Brief:
Set down, exactly as written, the line containing "(0.00 s to 13.60 s)" and all the lines that follow it to the end of the entries below, omitting every picture.

##### Excerpted records

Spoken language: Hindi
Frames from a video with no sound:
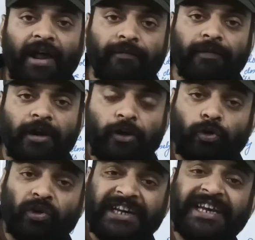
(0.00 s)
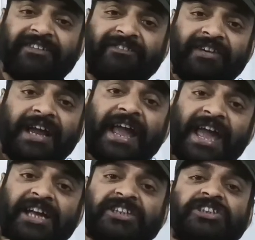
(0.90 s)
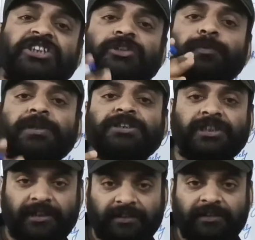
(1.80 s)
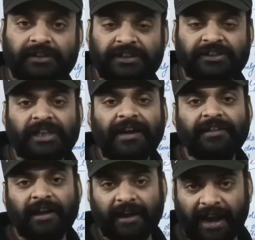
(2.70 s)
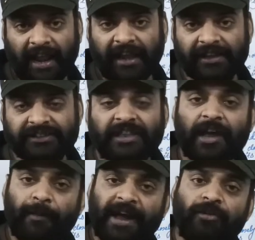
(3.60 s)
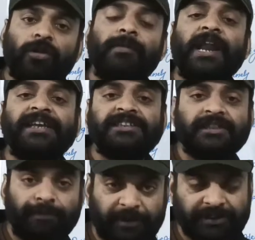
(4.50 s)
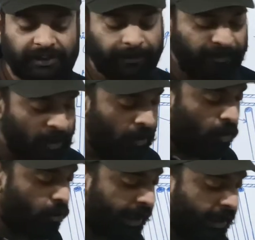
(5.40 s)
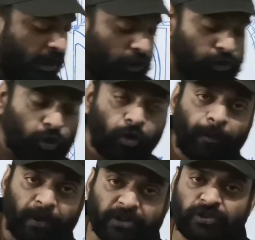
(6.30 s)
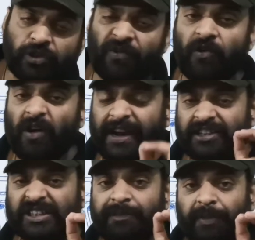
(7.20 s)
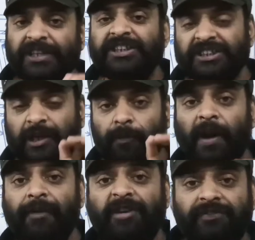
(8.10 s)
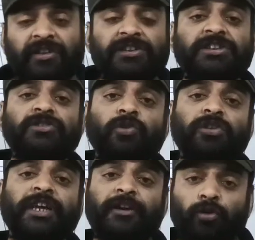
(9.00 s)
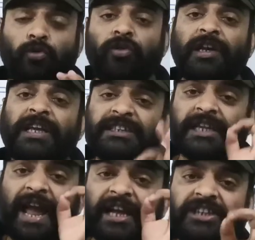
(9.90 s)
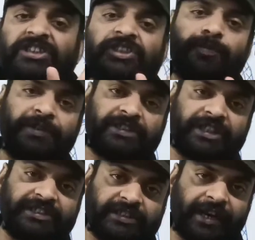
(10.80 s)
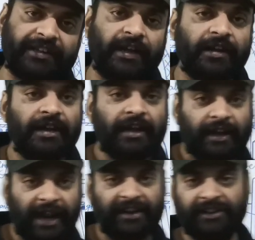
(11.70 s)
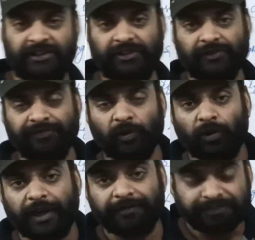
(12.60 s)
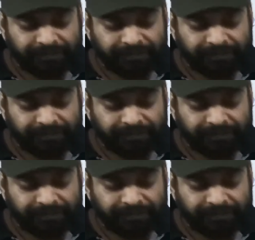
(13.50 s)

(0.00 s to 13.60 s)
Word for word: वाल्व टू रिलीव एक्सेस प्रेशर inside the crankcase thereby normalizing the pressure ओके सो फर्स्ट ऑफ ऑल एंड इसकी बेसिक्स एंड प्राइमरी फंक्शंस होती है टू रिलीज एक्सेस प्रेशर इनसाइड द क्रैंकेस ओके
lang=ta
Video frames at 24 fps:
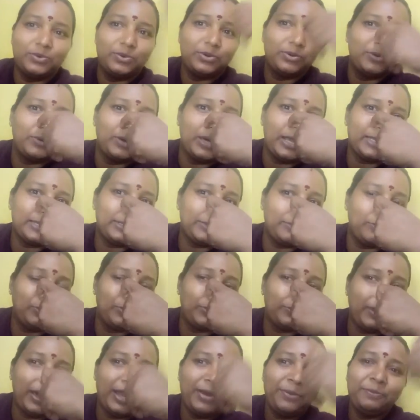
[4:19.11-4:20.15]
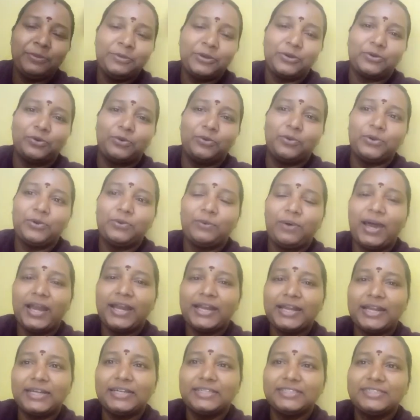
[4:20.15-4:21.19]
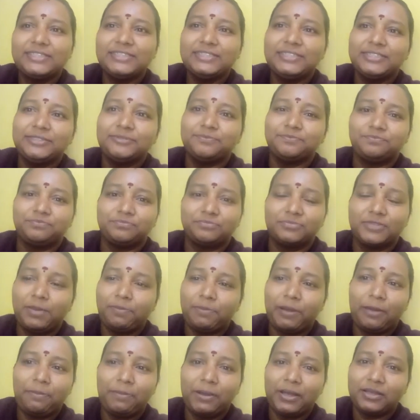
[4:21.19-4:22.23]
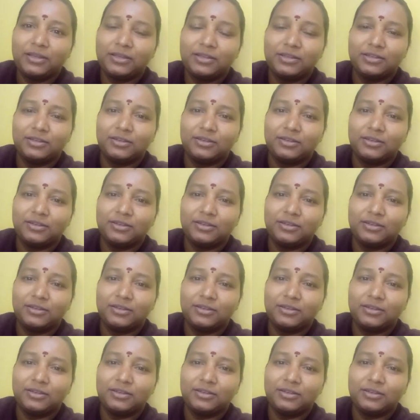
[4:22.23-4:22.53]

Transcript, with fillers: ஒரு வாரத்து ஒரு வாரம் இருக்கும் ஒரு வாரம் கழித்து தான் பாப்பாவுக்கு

##########

The answer:
(0.00 s to 13.60 s)
Word for word: वाल्व टू रिलीव एक्सेस प्रेशर inside the crankcase thereby normalizing the pressure ओके सो फर्स्ट ऑफ ऑल एंड इसकी बेसिक्स एंड प्राइमरी फंक्शंस होती है टू रिलीज एक्सेस प्रेशर इनसाइड द क्रैंकेस ओके
lang=ta
Video frames at 24 fps:
[4:19.11-4:20.15]
[4:20.15-4:21.19]
[4:21.19-4:22.23]
[4:22.23-4:22.53]

Transcript, with fillers: ஒரு வாரத்து ஒரு வாரம் இருக்கும் ஒரு வாரம் கழித்து தான் பாப்பாவுக்கு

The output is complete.